TASK OBJECTIVE ::
Would you output the lines from the one containing "[10:16.08-10:16.98]" through the final line of the entries, exactly and with pictures omitted?

SUPPLIED DATA ::
• • • •
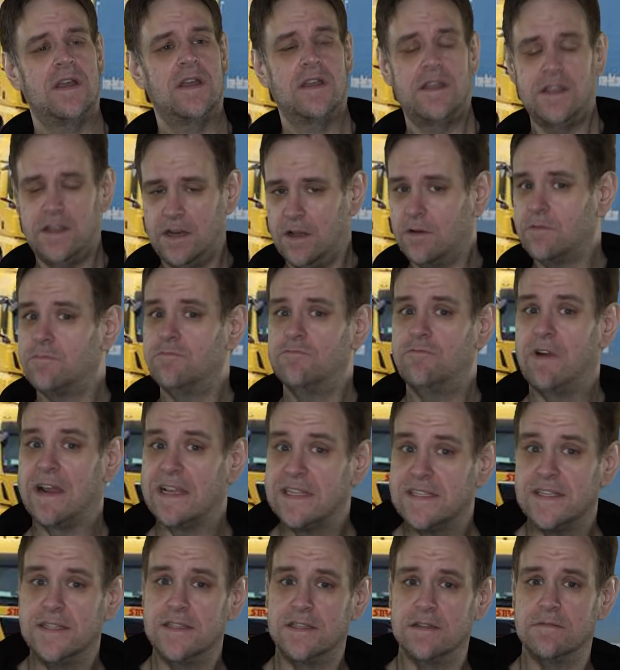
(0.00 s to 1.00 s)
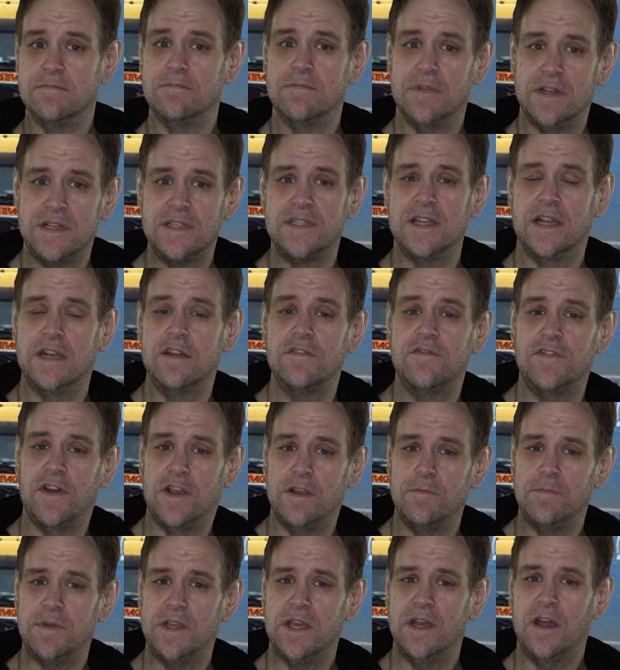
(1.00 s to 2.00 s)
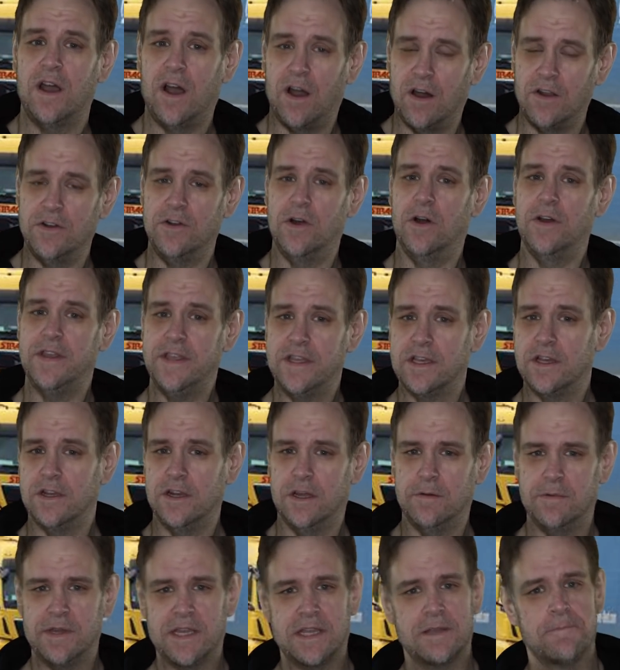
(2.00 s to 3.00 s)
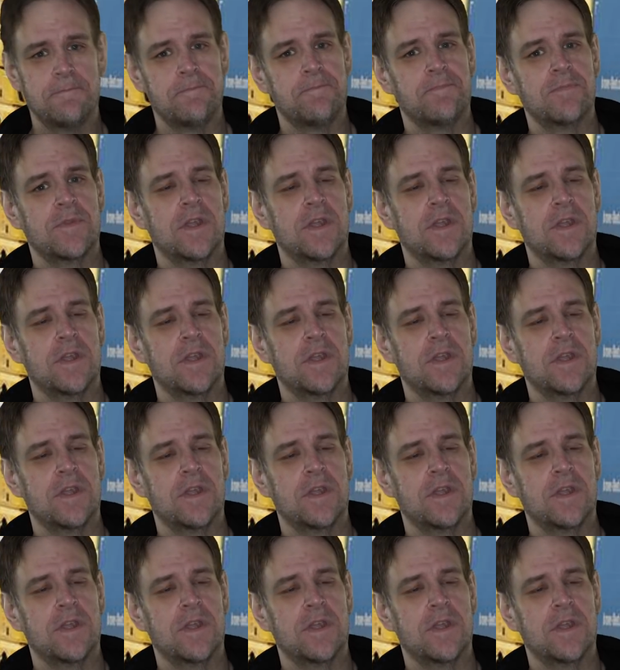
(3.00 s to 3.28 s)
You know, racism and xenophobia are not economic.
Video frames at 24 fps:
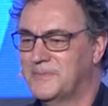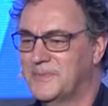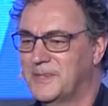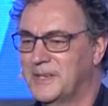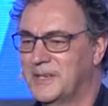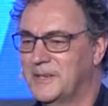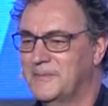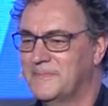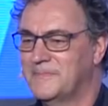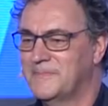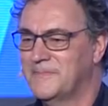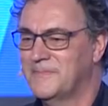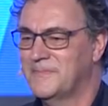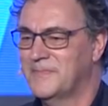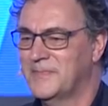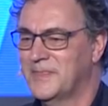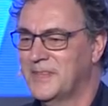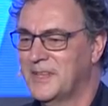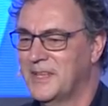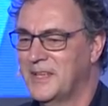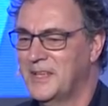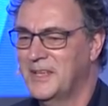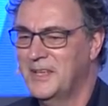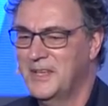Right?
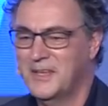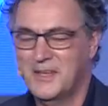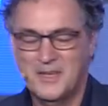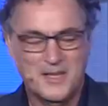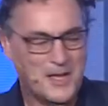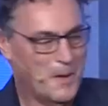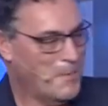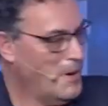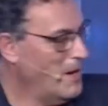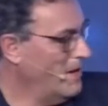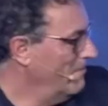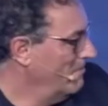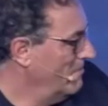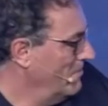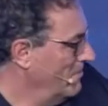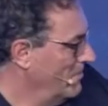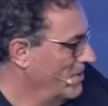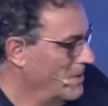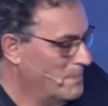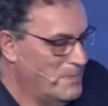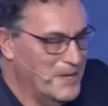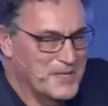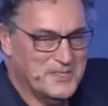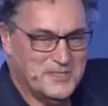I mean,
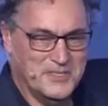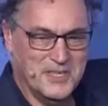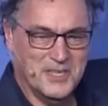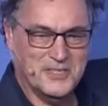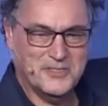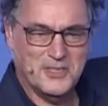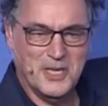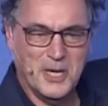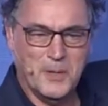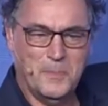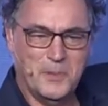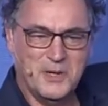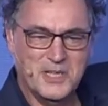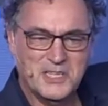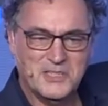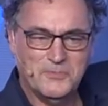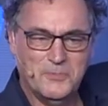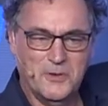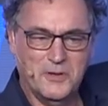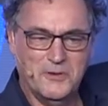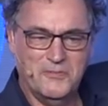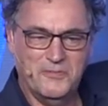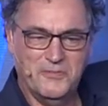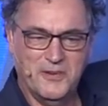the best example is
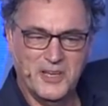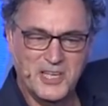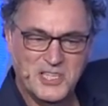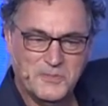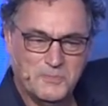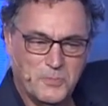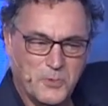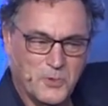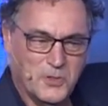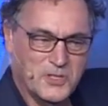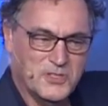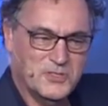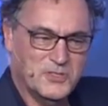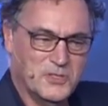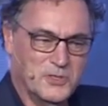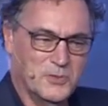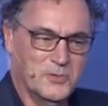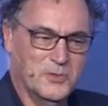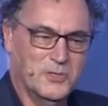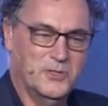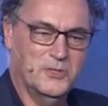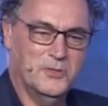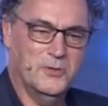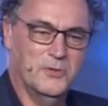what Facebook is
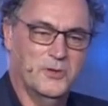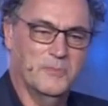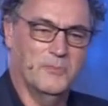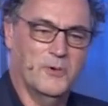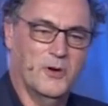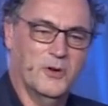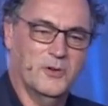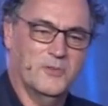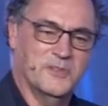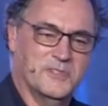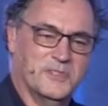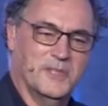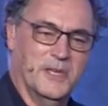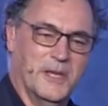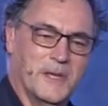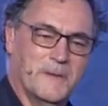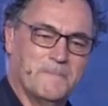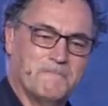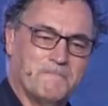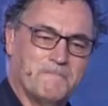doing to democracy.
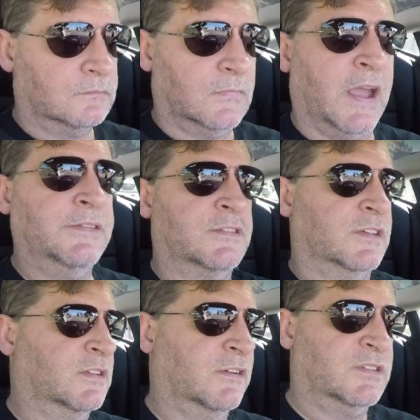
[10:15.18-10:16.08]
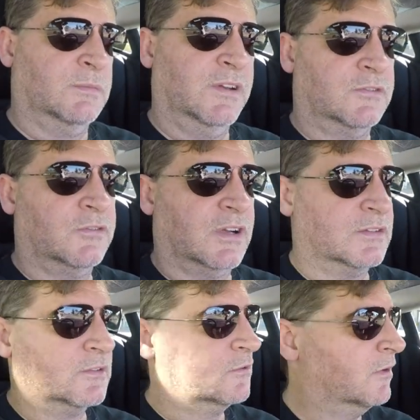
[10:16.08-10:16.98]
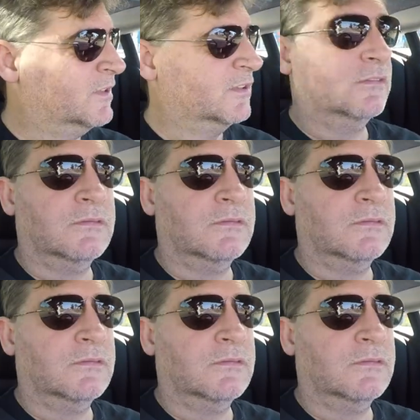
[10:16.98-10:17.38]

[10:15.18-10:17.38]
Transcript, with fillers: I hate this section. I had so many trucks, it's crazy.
• • • •
ANSWER SECTION ::
[10:16.08-10:16.98]
[10:16.98-10:17.38]

[10:15.18-10:17.38]
Transcript, with fillers: I hate this section. I had so many trucks, it's crazy.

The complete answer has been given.